My expectations? Good question!
I look to enjoy life, primarily.
However, nothing really seems worth enjoying, as it all bores me. So that is a goal I can never achieve.
I enjoy having fun, but it's really hard for me to feel that rush you have while having fun for some reason.
I often feel like I'm a soldier, out there to do a job, that has to show as little emotion as possible, achieving a certain goal I have set for myself, but a goal that is basically undefined.
My emotions almost always feel fake.
I'm thinking this is basically bad self-programming. I've been extremely temperamental throughout the first 12 years of my life - I'd get frustrated at the slightest thing, get into fights over nothing and plenty of other things.
Over the last 8 years of my life, I have slowly grown colder and colder, because society expected me to. This has gotten to the point where I feel completely without emotion, at this moment. I act on things because I need to act on them. I don't act on them because I feel something.
People don't know I'm this cold inside, because I've managed to learn how to become a normal person on the outside.
Strangely, if I hurt someone or do something horrible, I don't regret it. If a woman turns me down horribly, I'll be like "Fvck, that sucks" and move on after about 10 seconds. This attitude has probably been the downfall with most of my relationship with women - I don't have any emotions, including feeling normal attraction towards women. I literally have to tell myself to feel attracted towards them, or I will forget and just be cold towards them (I'm straight, don't worry), which they usually read like I don't like them.
I have several friends that have been undertaking criminal things to have fun most of their lives, such as setting off illegal fireworks. Personally, I have never found any kind of enjoyment out of it. The adrenaline rush they get when the cops chase them, is non-existant with me. I analyse the situation, tell them what to do to get away from the cops and I save the day every time. I've always been known to be the sensible guy without fear. And to be honest, I can't really remember the last time I was really really afraid of something.
Yesterday, I was perscribed some medication for low adrenaline levels. I think that this may just fix it, but right now I feel even more emotion-less than I have ever felt before.

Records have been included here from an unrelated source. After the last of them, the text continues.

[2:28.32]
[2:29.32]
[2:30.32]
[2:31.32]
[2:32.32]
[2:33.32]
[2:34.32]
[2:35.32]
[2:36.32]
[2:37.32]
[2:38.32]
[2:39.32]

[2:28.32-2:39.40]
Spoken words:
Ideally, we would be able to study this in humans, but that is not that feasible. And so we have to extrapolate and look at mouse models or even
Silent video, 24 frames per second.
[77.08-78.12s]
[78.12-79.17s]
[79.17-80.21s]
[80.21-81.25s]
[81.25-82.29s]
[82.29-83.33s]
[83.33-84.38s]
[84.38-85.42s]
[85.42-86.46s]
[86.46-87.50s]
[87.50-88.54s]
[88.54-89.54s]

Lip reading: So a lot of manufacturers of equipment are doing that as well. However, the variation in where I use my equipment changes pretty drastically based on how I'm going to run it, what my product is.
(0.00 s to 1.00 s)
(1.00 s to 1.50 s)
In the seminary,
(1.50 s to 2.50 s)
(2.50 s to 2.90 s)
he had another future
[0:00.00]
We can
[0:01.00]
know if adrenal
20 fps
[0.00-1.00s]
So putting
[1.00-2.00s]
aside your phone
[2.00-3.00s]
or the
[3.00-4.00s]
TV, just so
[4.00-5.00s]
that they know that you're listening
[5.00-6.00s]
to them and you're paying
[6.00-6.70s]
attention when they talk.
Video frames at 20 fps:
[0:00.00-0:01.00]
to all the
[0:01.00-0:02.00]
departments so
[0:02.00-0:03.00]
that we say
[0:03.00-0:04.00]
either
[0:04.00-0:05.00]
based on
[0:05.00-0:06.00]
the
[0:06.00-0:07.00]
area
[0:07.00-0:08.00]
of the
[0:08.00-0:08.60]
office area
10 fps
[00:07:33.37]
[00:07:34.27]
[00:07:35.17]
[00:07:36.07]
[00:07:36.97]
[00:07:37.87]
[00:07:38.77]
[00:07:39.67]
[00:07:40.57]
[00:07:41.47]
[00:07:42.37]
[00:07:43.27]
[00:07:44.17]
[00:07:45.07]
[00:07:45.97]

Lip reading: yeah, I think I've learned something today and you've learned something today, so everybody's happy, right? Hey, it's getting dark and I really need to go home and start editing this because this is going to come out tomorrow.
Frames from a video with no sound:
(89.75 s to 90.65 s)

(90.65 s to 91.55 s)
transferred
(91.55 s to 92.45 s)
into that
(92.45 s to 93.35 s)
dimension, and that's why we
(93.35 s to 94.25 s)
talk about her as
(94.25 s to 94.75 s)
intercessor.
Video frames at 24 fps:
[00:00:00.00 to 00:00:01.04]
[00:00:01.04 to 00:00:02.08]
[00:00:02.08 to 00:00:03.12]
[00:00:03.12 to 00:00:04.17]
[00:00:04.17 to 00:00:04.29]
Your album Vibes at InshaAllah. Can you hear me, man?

I thought about doing E a while ago, to see if I could actually get my system to work with that. It'd just be temporary though, so it's not even worth the experiment to me.
I have been so desensitized I just don't know of a way back. There's nothing in the world that makes me feel anything. People around me could die and I probably wouldn't cry or feel the sadness that normal people would feel.
This runs in the family though. My dad is exactly like this. My grandfather from my dad's side was exactly like this. His entire family was like this. Emotionless all the time.
My biggest problem is, that I really know how it used to feel, but it won't come back anymore. I can remember a time when I was truly happy, but it's impossible for me to get back into that state.
If nothing life makes you happy... why should you do anything? It's become a fruitless search of finding something that will make me happy, time after time finding out that it still didn't make me happy.